-- DATASET follows --

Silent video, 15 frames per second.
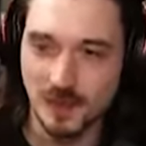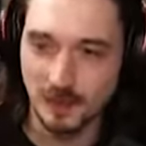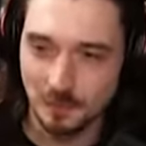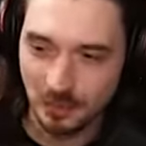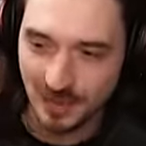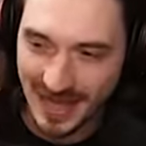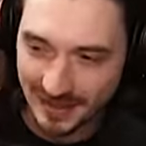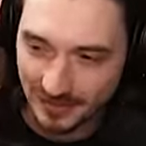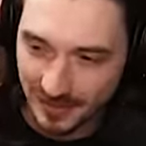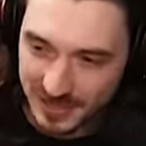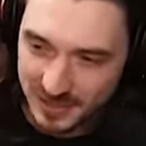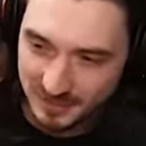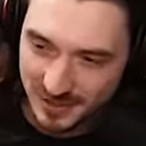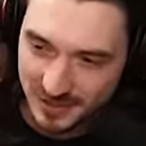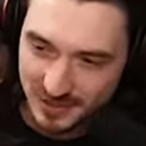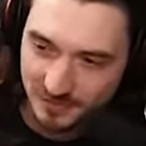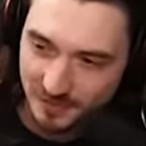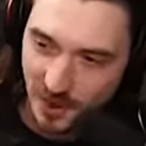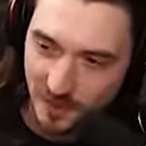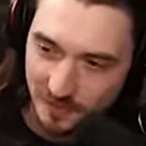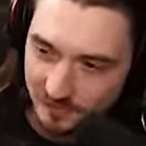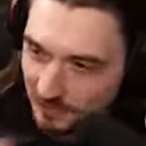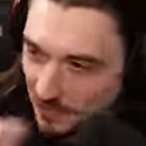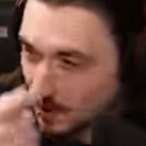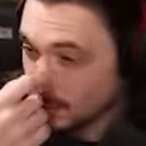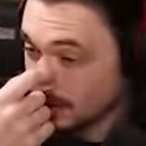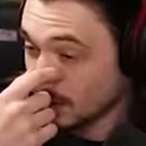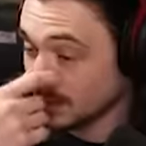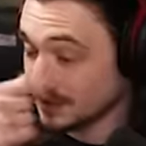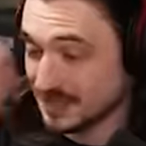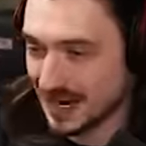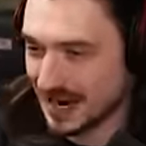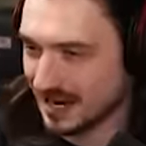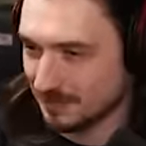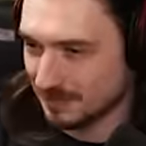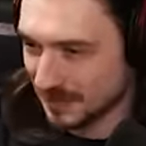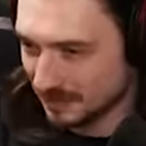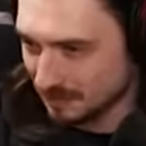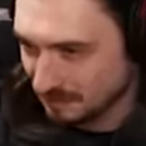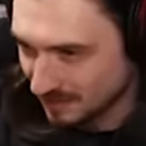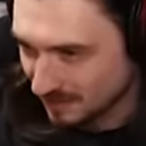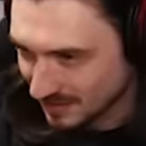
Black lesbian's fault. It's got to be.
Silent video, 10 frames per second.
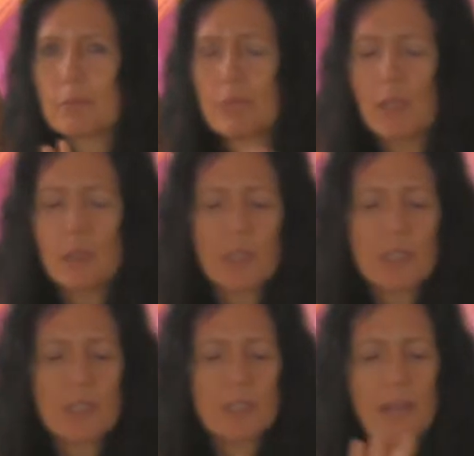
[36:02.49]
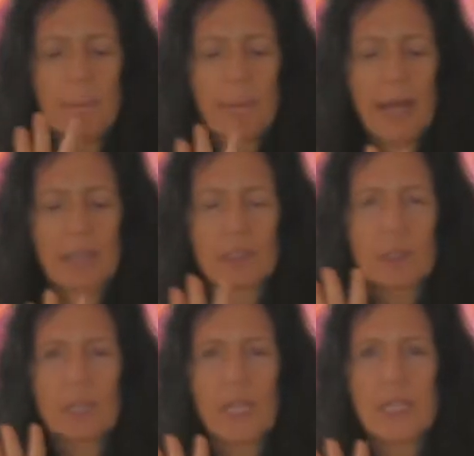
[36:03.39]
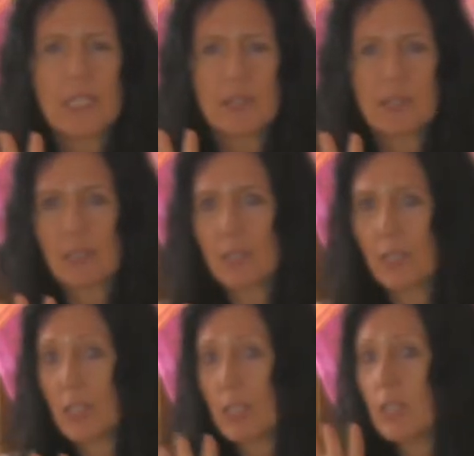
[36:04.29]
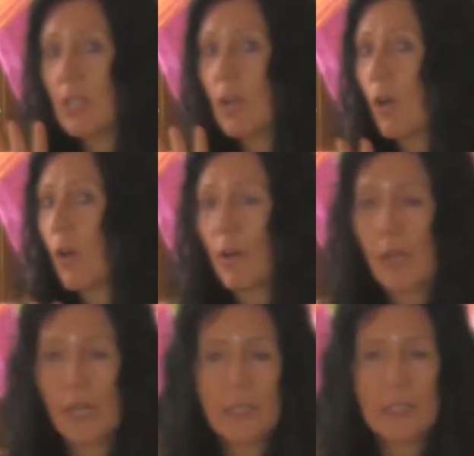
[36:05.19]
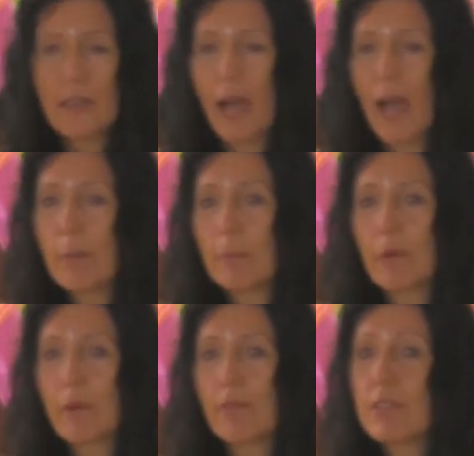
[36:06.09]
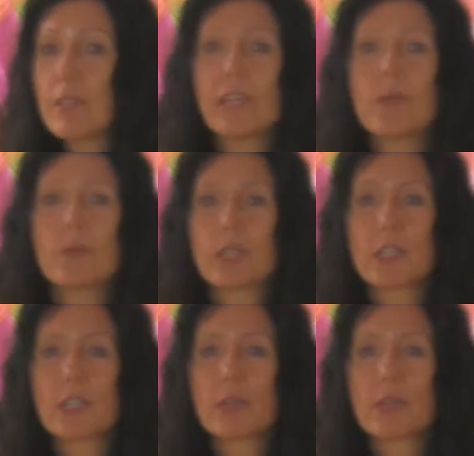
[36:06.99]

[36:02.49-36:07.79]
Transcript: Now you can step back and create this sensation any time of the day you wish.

-- DATASET concluded --

WORK TO BE COMPLETED: Apart from the pictures, which are to be omitted, every record must be transcribed exactly.

ANSWER:
Silent video, 15 frames per second.
Black lesbian's fault. It's got to be.
Silent video, 10 frames per second.
[36:02.49]
[36:03.39]
[36:04.29]
[36:05.19]
[36:06.09]
[36:06.99]

[36:02.49-36:07.79]
Transcript: Now you can step back and create this sensation any time of the day you wish.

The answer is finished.